SOURCE MATERIAL =

• • •

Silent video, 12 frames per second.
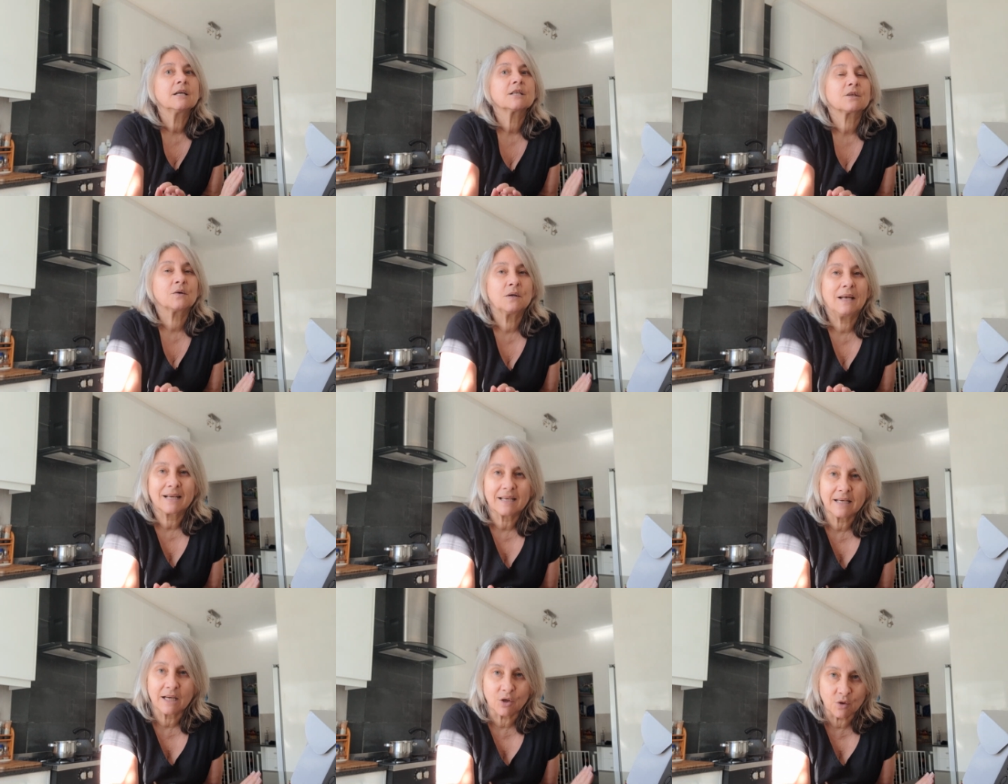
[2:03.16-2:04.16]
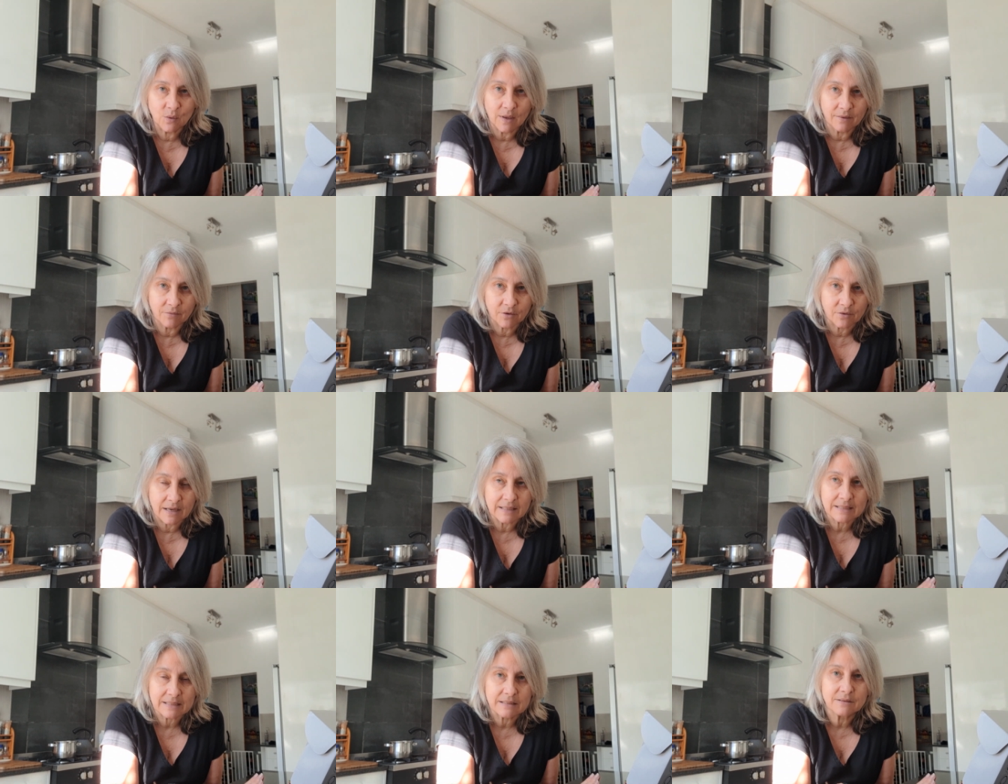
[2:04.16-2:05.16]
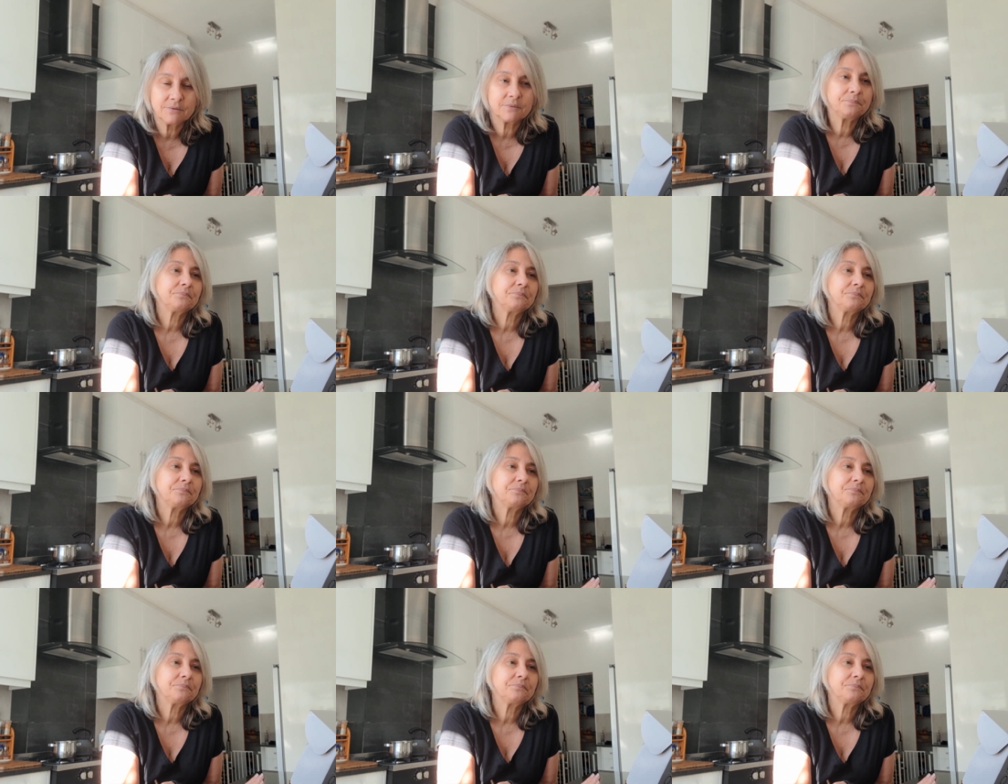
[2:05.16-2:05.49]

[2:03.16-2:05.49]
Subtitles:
So luckily I do have the right stuff.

• • •

INSTRUCTIONS FOR THE TASK = Output the records above exactly, leaving out pictures.

EXERCISE OUTPUT =
Silent video, 12 frames per second.
[2:03.16-2:04.16]
[2:04.16-2:05.16]
[2:05.16-2:05.49]

[2:03.16-2:05.49]
Subtitles:
So luckily I do have the right stuff.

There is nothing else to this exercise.